# Aim of the task
List each line of the data that holds the word "frames".

[Stored data]
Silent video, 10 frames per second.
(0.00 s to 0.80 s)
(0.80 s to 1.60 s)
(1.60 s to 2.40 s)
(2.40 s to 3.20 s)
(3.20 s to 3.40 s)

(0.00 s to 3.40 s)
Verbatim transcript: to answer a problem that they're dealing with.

* * *

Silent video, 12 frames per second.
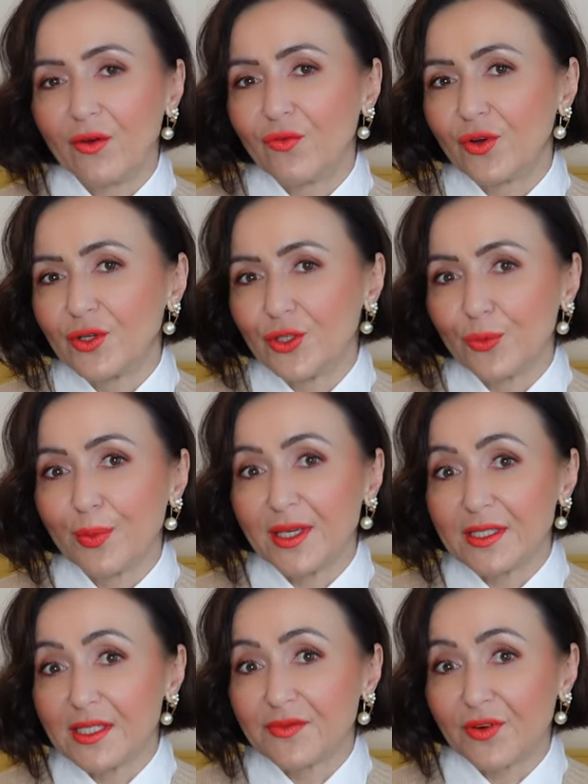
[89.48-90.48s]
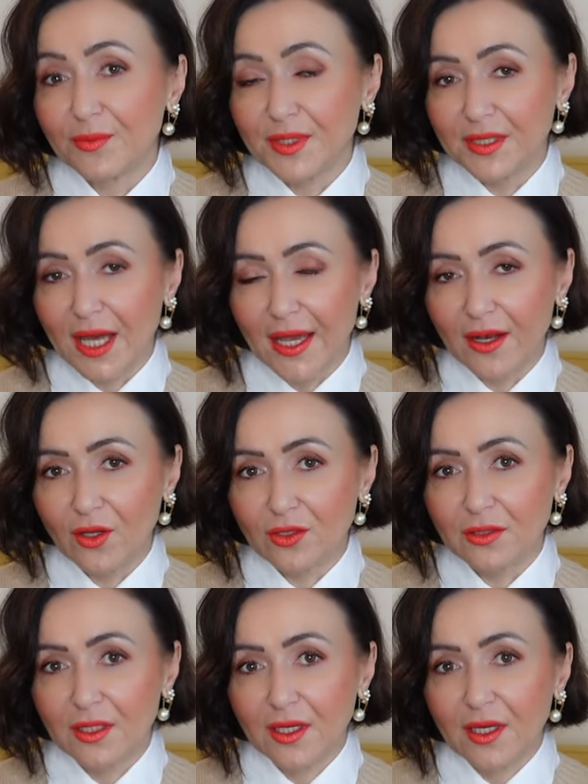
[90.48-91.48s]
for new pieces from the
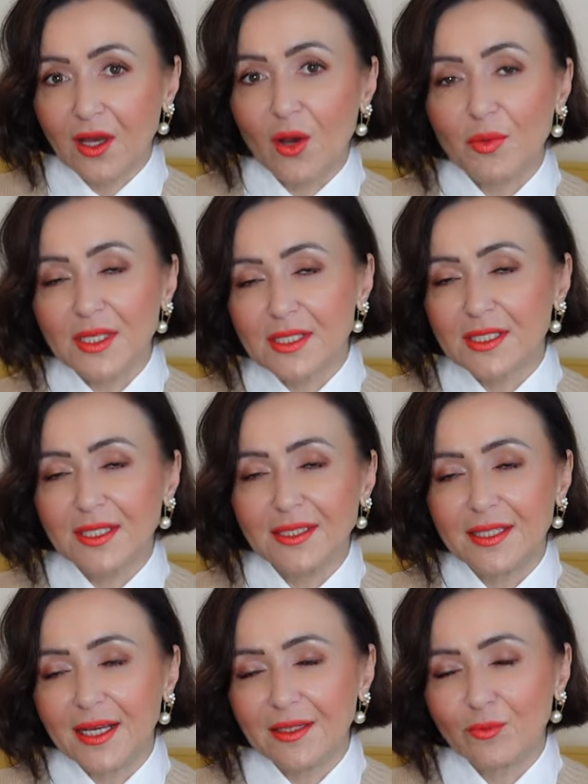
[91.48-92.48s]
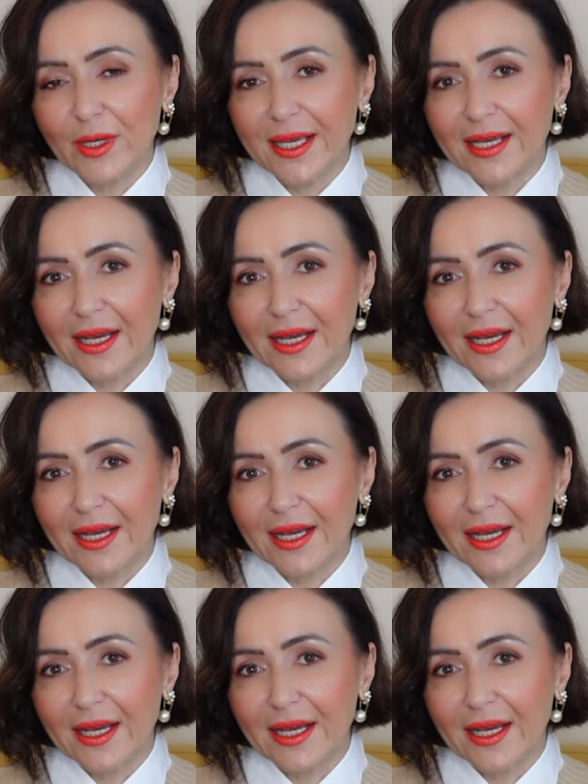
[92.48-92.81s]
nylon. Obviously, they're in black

--

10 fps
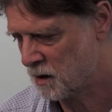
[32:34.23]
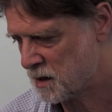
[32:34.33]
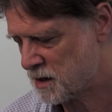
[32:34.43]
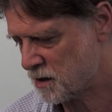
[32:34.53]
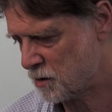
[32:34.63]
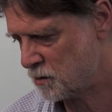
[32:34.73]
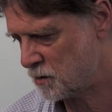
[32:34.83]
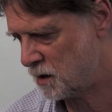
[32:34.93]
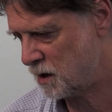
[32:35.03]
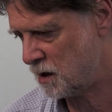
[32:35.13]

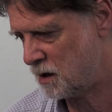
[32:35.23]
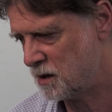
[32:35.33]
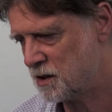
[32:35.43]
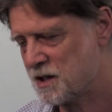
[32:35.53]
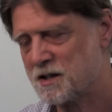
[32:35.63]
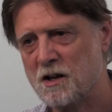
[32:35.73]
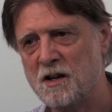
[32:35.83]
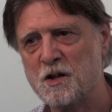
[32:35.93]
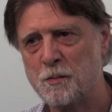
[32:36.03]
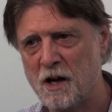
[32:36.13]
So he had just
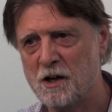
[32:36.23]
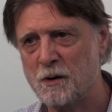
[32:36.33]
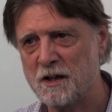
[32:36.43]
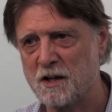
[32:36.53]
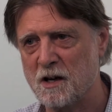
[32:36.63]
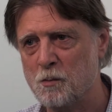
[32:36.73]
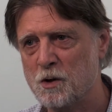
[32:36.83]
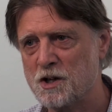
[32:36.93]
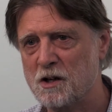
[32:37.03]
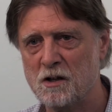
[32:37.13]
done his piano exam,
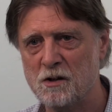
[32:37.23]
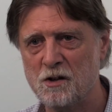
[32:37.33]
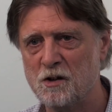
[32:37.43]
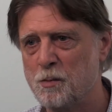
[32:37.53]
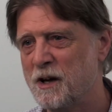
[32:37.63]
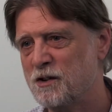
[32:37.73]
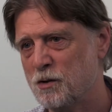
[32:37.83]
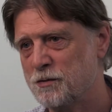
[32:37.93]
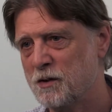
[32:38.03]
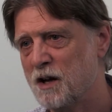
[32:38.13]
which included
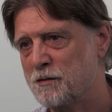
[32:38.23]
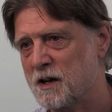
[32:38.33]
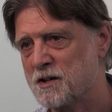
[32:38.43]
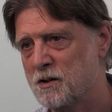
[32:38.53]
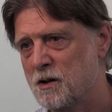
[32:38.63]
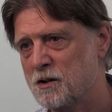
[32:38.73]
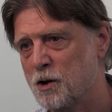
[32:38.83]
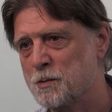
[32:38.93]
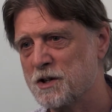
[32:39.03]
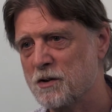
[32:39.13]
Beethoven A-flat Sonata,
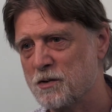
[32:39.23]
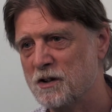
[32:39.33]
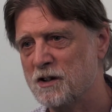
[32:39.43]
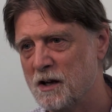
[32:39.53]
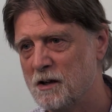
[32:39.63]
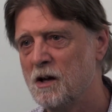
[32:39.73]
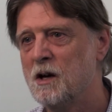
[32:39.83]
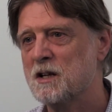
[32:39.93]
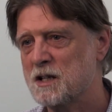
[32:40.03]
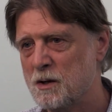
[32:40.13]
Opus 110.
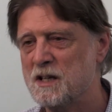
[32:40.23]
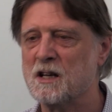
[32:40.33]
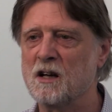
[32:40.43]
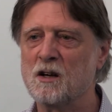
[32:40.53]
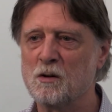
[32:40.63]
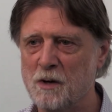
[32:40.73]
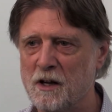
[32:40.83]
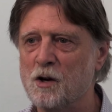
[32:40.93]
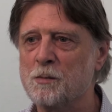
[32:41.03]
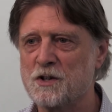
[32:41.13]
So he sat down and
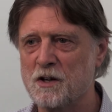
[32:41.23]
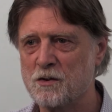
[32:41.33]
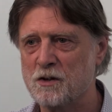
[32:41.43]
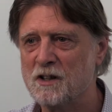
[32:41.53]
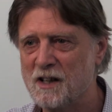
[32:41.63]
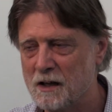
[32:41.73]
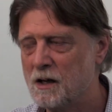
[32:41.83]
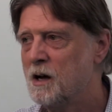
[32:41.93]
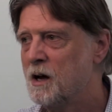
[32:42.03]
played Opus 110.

# Expected answer
Silent video, 10 frames per second.
Silent video, 12 frames per second.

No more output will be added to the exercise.